AIM OF THE EXERCISE> What you return should be only the lines in the entries below between the one holding "[0:00.92-0:01.38]" and the one holding "[0:09.23-0:09.69]", ends included, with every picture left out.

★ ★ ★ ★

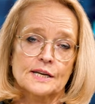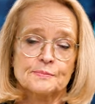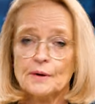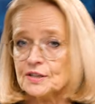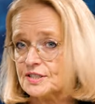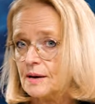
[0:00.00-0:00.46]

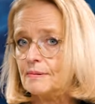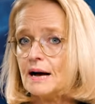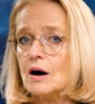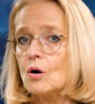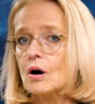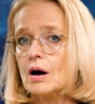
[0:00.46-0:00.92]
Ich möchte
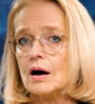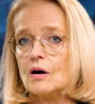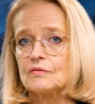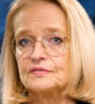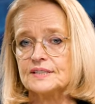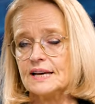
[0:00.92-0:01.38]
aber auch
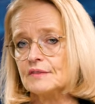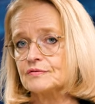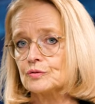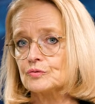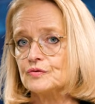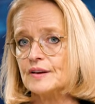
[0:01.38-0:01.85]
auf die
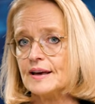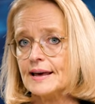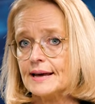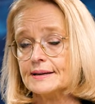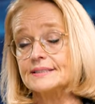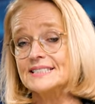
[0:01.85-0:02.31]

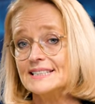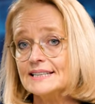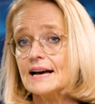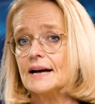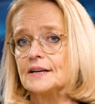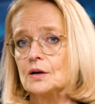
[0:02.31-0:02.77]
FW
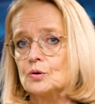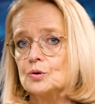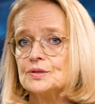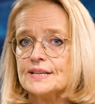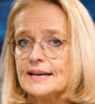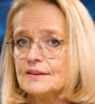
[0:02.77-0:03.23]
die
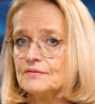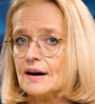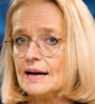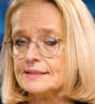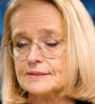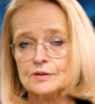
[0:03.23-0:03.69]
Analyse
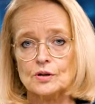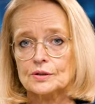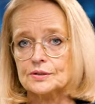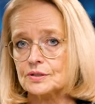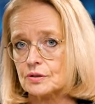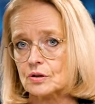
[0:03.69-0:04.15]
hinweisen.
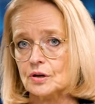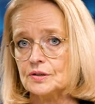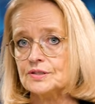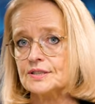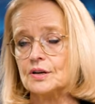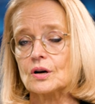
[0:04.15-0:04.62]
Dort
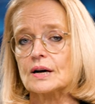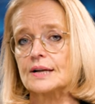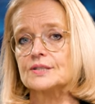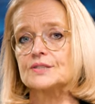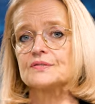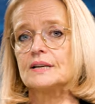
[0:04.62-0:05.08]
können Sie noch
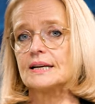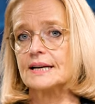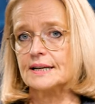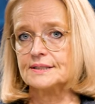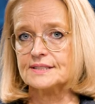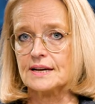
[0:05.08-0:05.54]
ganz viele
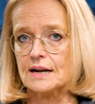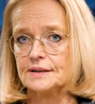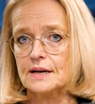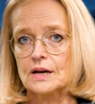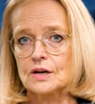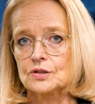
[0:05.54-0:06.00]

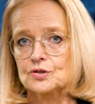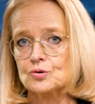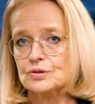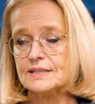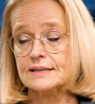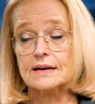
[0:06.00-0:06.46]
Kennzahlen
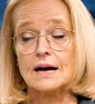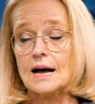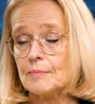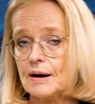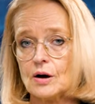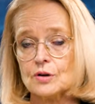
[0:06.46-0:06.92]
zu Sika,
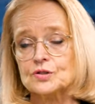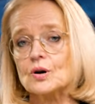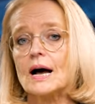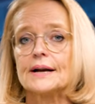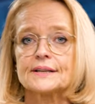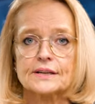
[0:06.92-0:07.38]
aber auch
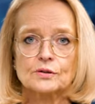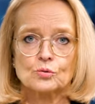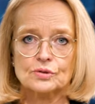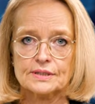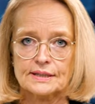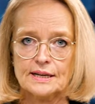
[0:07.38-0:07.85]
zu anderen
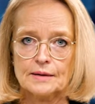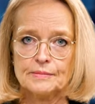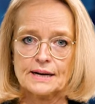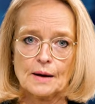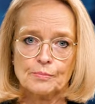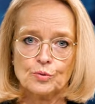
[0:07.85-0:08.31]

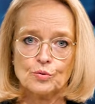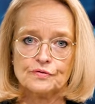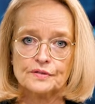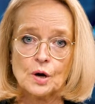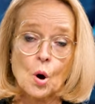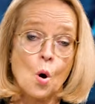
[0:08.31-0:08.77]
Unternehmen
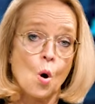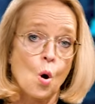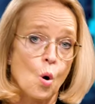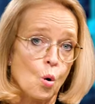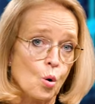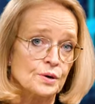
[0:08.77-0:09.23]
abrufen.
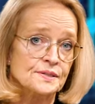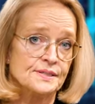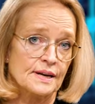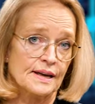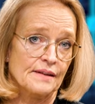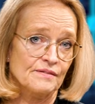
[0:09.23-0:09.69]

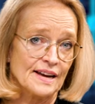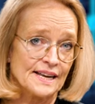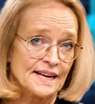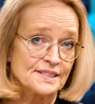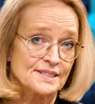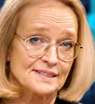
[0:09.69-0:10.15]
Und
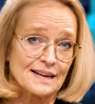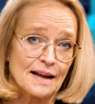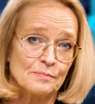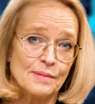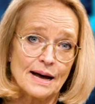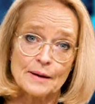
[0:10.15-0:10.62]
wer jetzt
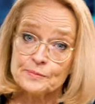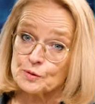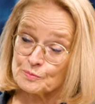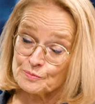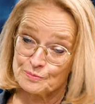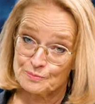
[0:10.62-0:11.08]
dran
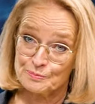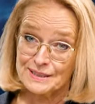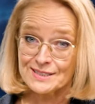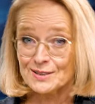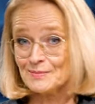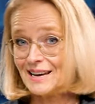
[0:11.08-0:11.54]
bleibt,
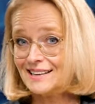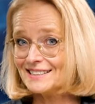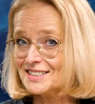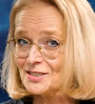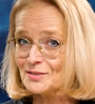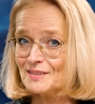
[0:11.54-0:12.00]
bis zum
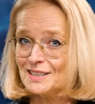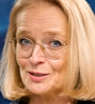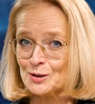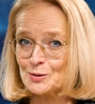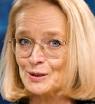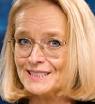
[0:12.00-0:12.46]
Ende des
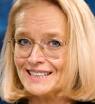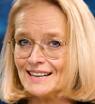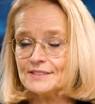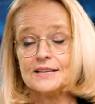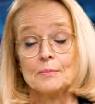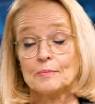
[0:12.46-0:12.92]
Videos
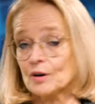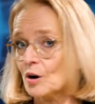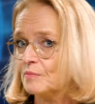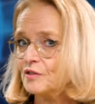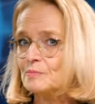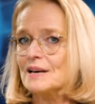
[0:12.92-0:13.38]
durchhält, der
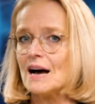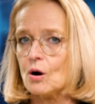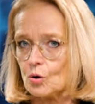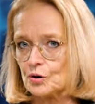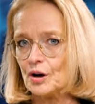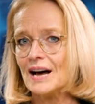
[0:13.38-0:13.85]
bekommt von
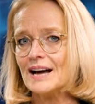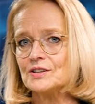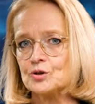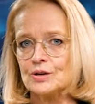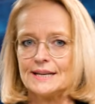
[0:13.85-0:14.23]
mir auch noch einen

★ ★ ★ ★

RESPONSE TO THIS TASK>
[0:00.92-0:01.38]
aber auch
[0:01.38-0:01.85]
auf die
[0:01.85-0:02.31]

[0:02.31-0:02.77]
FW
[0:02.77-0:03.23]
die
[0:03.23-0:03.69]
Analyse
[0:03.69-0:04.15]
hinweisen.
[0:04.15-0:04.62]
Dort
[0:04.62-0:05.08]
können Sie noch
[0:05.08-0:05.54]
ganz viele
[0:05.54-0:06.00]

[0:06.00-0:06.46]
Kennzahlen
[0:06.46-0:06.92]
zu Sika,
[0:06.92-0:07.38]
aber auch
[0:07.38-0:07.85]
zu anderen
[0:07.85-0:08.31]

[0:08.31-0:08.77]
Unternehmen
[0:08.77-0:09.23]
abrufen.
[0:09.23-0:09.69]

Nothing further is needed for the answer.